• [Given data]:
»»
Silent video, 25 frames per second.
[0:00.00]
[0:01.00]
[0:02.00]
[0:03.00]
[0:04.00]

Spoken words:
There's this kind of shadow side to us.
««
»»
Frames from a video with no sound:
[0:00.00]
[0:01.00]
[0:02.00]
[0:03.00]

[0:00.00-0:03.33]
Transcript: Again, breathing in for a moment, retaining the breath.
««
• [What needs to be done]: Among the records above, extract exactly the lines from the line with "Frames from a" to the line with "Transcript: Again, breathing", both lines included, and leave out the rest.

• [Result]:
Frames from a video with no sound:
[0:00.00]
[0:01.00]
[0:02.00]
[0:03.00]

[0:00.00-0:03.33]
Transcript: Again, breathing in for a moment, retaining the breath.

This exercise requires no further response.